If you’re using drain cleaners or machines during a plumbing repair, make sure you read all the labels thoroughly. With drain cleaners, make sure you understand the potential risks, how to use the product safely, and first aid measures if chemicals come in contact with your eyes, skin, or mucous membranes.

With power tools or machines, make sure you know how to use them correctly before you start the work. Learn your way around different buttons and settings without doing any work, so you’re comfortable with the tool when you start your repair.

Don’t Cut Blindly

If your repair or installation involves cutting your wall or floor, always make sure you know what’s on the other side. It’s easy to cut into electrical wiring, pipes, or insulation that can cause major problems, including flooding, house fires, electrocution, or other serious injuries.

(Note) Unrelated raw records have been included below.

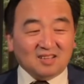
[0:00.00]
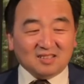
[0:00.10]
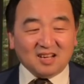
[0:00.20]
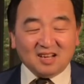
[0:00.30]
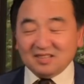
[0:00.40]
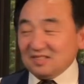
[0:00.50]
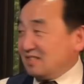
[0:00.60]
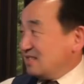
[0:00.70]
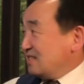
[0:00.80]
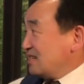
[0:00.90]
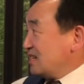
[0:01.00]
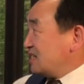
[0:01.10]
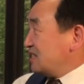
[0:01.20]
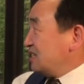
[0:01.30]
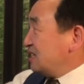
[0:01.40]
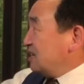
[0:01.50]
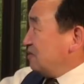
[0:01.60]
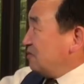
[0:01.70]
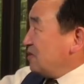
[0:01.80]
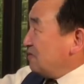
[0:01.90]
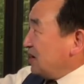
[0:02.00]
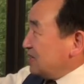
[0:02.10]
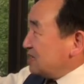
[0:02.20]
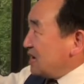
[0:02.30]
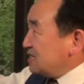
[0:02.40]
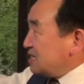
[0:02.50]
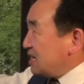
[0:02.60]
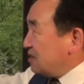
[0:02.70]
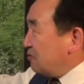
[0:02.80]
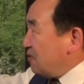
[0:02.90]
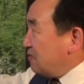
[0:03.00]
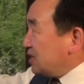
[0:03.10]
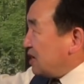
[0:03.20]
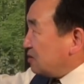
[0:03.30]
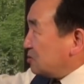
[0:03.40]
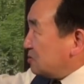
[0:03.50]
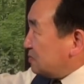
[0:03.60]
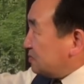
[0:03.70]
那这是一个氛围，在这个氛围当中，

Don’t Over-Tighten Fittings


One common mistake that many DIY enthusiasts make is over-tightening plumbing fittings. While loose fittings can cause leaks, tighter connections aren’t always better. You can end up stripping screws, breaking bolts, or warping fittings.

Getting your fittings correct is a balance. Hand tighten the fitting as far as you can, then use a wrench to add another half turn. Check the fitting for leaks. If there is a leak, add another quarter to half turn until the leak stops.

Know When You’re In Over Your Head

It’s admirable to take on DIY plumbing tasks and take ownership of your home’s appliances, but not every job is suitable for the average homeowner. Part of the wisdom of being a DIYer is knowing when something is within your scope or when you should call in a professional.

Aside from the serious safety risks, there are other concerns like:

  • Voiding your appliance warranty
  • Shortening your appliance’s lifespan
  • Poorly done repairs that create more problems
  • Denial of insurance claims from plumbing damage

Some things require a certified plumber with the tools, PPE, and skill set to tackle them, such as sewer repair.

Plumbing Safety Best Practices

Now that you know how to take on minor plumbing DIY safely, here are some tips to prevent problems with your plumbing system:

  • Avoid chemical drain cleaners that can corrode your pipes.
  • Don’t overload drains or toilets with personal hygiene products, kitchen grease, or disposable wipes.
  • Insulate your pipes in winter to protect against frozen pipes and bursts.
  • Maintain an indoor temperature of at least 55 degrees at all times.
  • Get your drains cleaned periodically to remove buildup and prevent clogs.
  • Don’t ignore odd odors, which can indicate problems like an impending leak or a cracked drain.
  • Fix minor repairs quickly, including minor problems like slow drains.

Consider Annual Maintenance 

Regular inspections and repairs are essential to keep your plumbing system operating properly and reduce the risk of major problems. If you want to avoid DIY projects, the best investment you can make is annual maintenance for your plumbing system.

Routine maintenance from a professional plumber not only identifies potential problems when they’re small and easy to repair or replace, but it can extend the lifespan of your system and components. A professional plumber has the experience of spotting when there may be wear or damage that should be addressed quickly to avoid a breakdown or emergency in the future.

Keep Your Plumbing System in Top Condition

If you want to take a more hands-on approach to your plumbing maintenance, there are plenty of tasks that are suitable for DIY homeowners. However, you have to take the proper safety precautions to ensure you, your family, and your home are safe in the process.